Testing without Fixtures (?)

jhearn · February 7, 2009, 1:33pm

I’m writing unit tests for a rails app whose behavior depends on the
relationships of tens of thousands of items in a DB. I need this data
in the test DB for a lot of tests. Storing this data as fixtures,
keeping it in sync with the production DB, and waiting HOURS for the
fixtures to load whenever the test suite is run are all untenable
options.

Here is what I think what I want to do:

Create a reference archive of the test DB once all the data is
loaded. This will be checked into the repo so anyone can load it
(quickly and easily with a capistrano task) prior to running the test
suite.
Trick rails into believing the data was loaded from fixtures, so
tests will behave normally. Presumably this means overriding the
standard procedure of deleting, re-inserting, and instantiating test
data that happens before each test method. I believe this could
probably be done with a test_helper method without having to modify
ActiveRecord.

Concerns:

This seems to be in violation of the Rails philosophy of “make right
things easy and the wrong things hard.”
I think this has to be a fairly common problem, but after lots of
google searching, I have found no instances of someone else trying to
do this sort of thing.

This makes me think there is a better way, or at least a different way
that someone has already implemented.

What I am looking for:

A reality check. Is this the right way to handle this problem?
Technical guidance. I am a relative novice (read: n00b) with ruby
development, so any input on things I should be aware of as I try to
figure this out would be helpful…

OR -

Sample code. If someone has already solved this problem and talked
about it somewhere, just point me in their direction.

Thanks,
John

jhearn · February 9, 2009, 7:51am

On Feb 6, 2:37 pm, jhearn [email protected] wrote:

I’m writing unit tests for a rails app whose behavior depends on the
relationships of tens of thousands of items in a DB. I need this data
in the test DB for a lot of tests. Storing this data as fixtures,
keeping it in sync with the production DB, and waiting HOURS for the
fixtures to load whenever the test suite is run are all untenable
options.

This is the first red flag - test data shouldn’t need to “keep in sync
with
the production DB”; that’s why it’s TEST DATA.

Concerns:

This seems to be in violation of the Rails philosophy of “make right
things easy and the wrong things hard.”

This does sound hard, and I think it’s the wrong thing…

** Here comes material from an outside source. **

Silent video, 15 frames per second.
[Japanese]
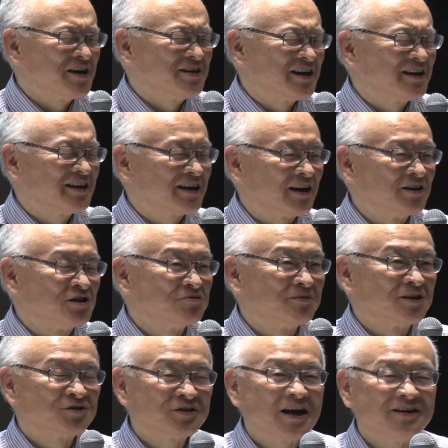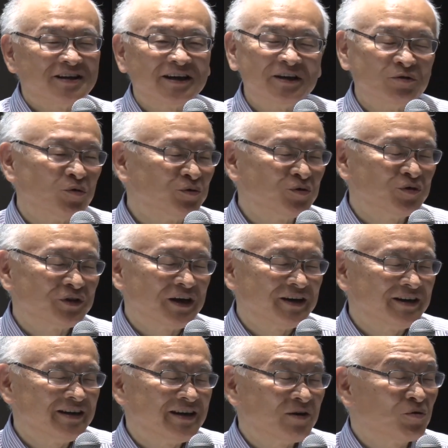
的感でしまった主体的能動的に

Even in cases where the production DB is large, there should be a way
to trim down
the data to get test fixtures. For example, I’ve been working recently
with some code
using zipcode distances; the production DB mapping zips to coordinates
is 50k+ records.
But my fixture only contains a few zips, that match the ones needed by
the rest of the
test data set. I’d advise a similar strategy for your data set.

–Matt J.

jhearn · February 9, 2009, 6:25pm

Because of an NDA, I can’t really talk about what is in the DB or why
it all needs to be there with any specificity, but will try to explain
by analogy.

Suppose I have an app that tries to smartly generate a list for
grocery shopping. The db has a table for all the items sold by the
grocery store. There is also a table for categories of groceries, and
a join table that associates the items with the categories. Cheddar,
for instance, could be joined with the categories: cheeses, dairy,
items_that_require_refrigeration, etc. We also a have table for
different scenarios we might be shopping for, e.g. general_grocery,
camping_trip, dinner_party, christmas_baking, etc. and some items are
joined with certain scenarios.

The way this might play out in our app: We select dinner_party as our
scenario and indicate that we need to buy some cheese. The app
provides a list of cheeses to pick from. If we add camembert, perhaps
the list suggests a bottle of white wine that pairs well with the
cheese, but if we add parmesan, the list gives us the option of adding
spaghetti, pasta sauce, and/or all the raw ingredients to make our own
pasta sauce.

Suppose the scenario is camping_trip, and we add graham crackers.
Chocolate and marshmallows are added to the list automatically.
However, if we add graham crackers while shopping for general_grocery,
those items are not added.

Some of that behavior may sound a bit obnoxious for generating a
shopping list, but remember this is an analogy, and in the real app,
that sort of thing is more appropriate. The point is that the behavior
of the application is heavily dependent on the grouping relationships
of a large data set. So really, our tests need to verify the data
relationships as much as the code. I can’t really do that if I use a
different data set, or restrict the data to a smaller, more manageable
load.

jhearn · February 16, 2009, 3:22pm

On 9 Feb., 18:24, jhearn [email protected] wrote:

Suppose I have an app that tries to smartly generate a list for
grocery shopping. The db has a table for all the items sold by the
grocery store. There is also a table for categories of groceries, and
a join table that associates the items with the categories. Cheddar,
for instance, could be joined with the categories: cheeses, dairy,
items_that_require_refrigeration, etc. We also a have table for
different scenarios we might be shopping for, e.g. general_grocery,
camping_trip, dinner_party, christmas_baking, etc. and some items are
joined with certain scenarios.

There are some tools with which it is possible to trim down the data
in a way
that respects the relationships between the tables (
http://jailer.sf.net/
for instance)

jhearn · February 17, 2009, 8:58pm

Thanks, thats quite helpful.